## EXERCISE BRIEF
Word for word, set down the records and skip each picture.

## PROVIDED RECORDS
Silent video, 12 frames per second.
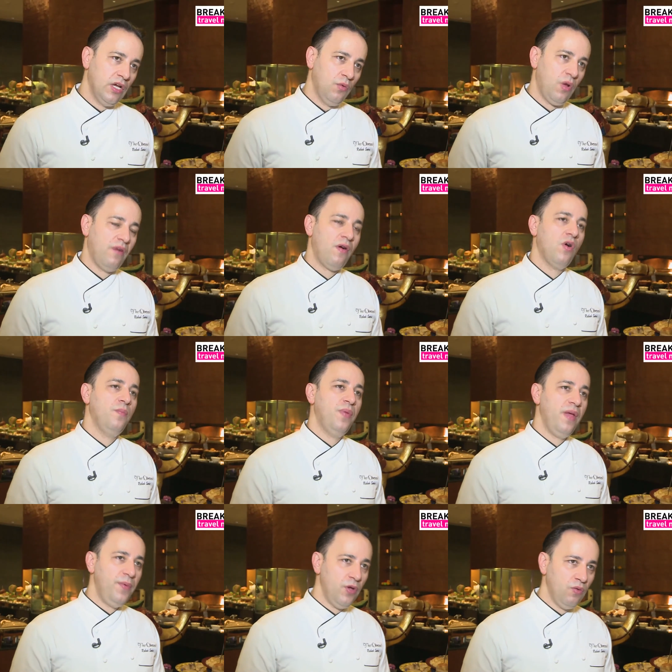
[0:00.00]
We have our
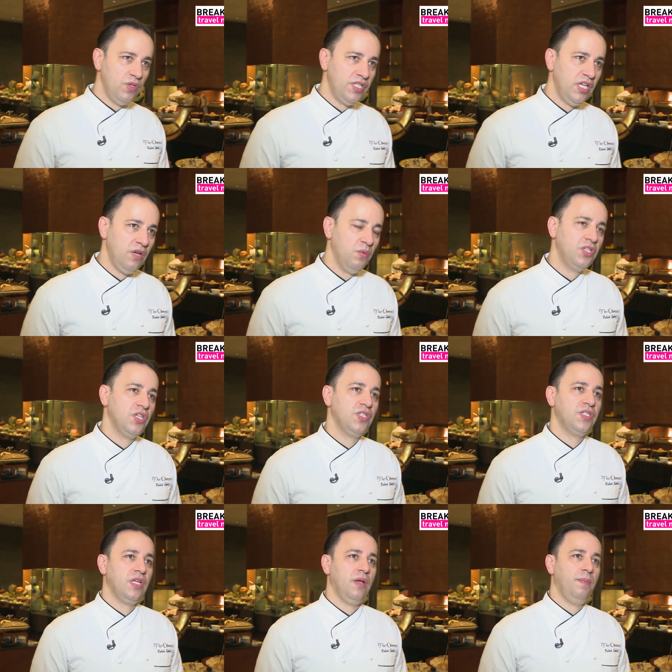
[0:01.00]
baby Uzi, which
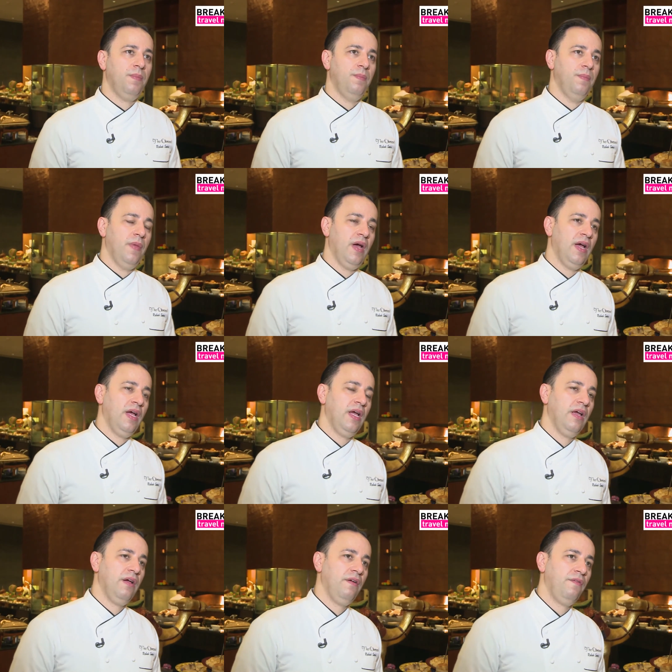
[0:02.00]
is
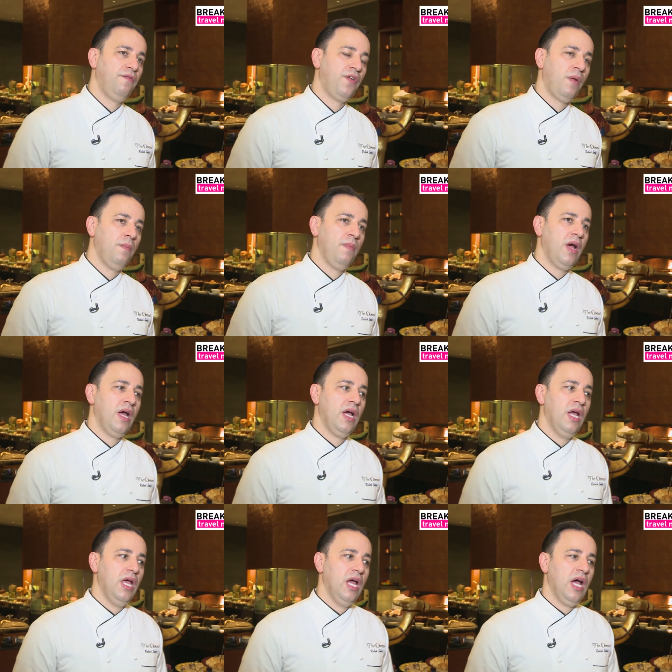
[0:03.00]
from
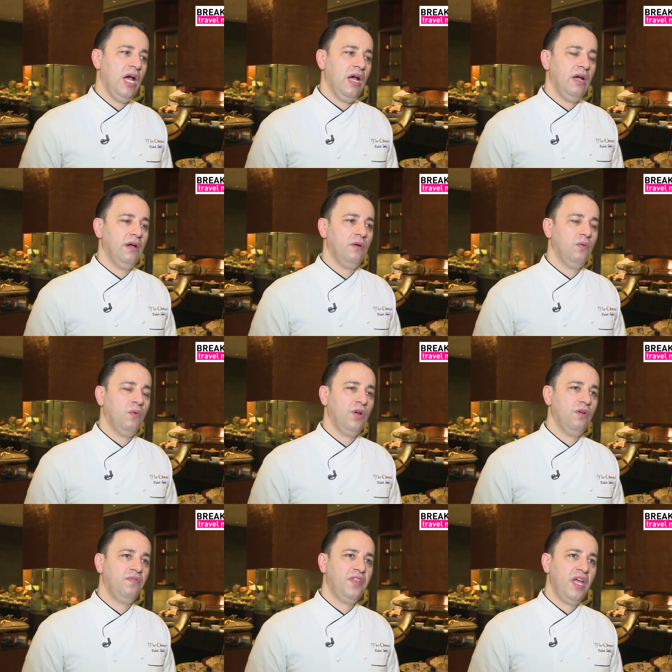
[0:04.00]
one of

## REPLY
Silent video, 12 frames per second.
[0:00.00]
We have our
[0:01.00]
baby Uzi, which
[0:02.00]
is
[0:03.00]
from
[0:04.00]
one of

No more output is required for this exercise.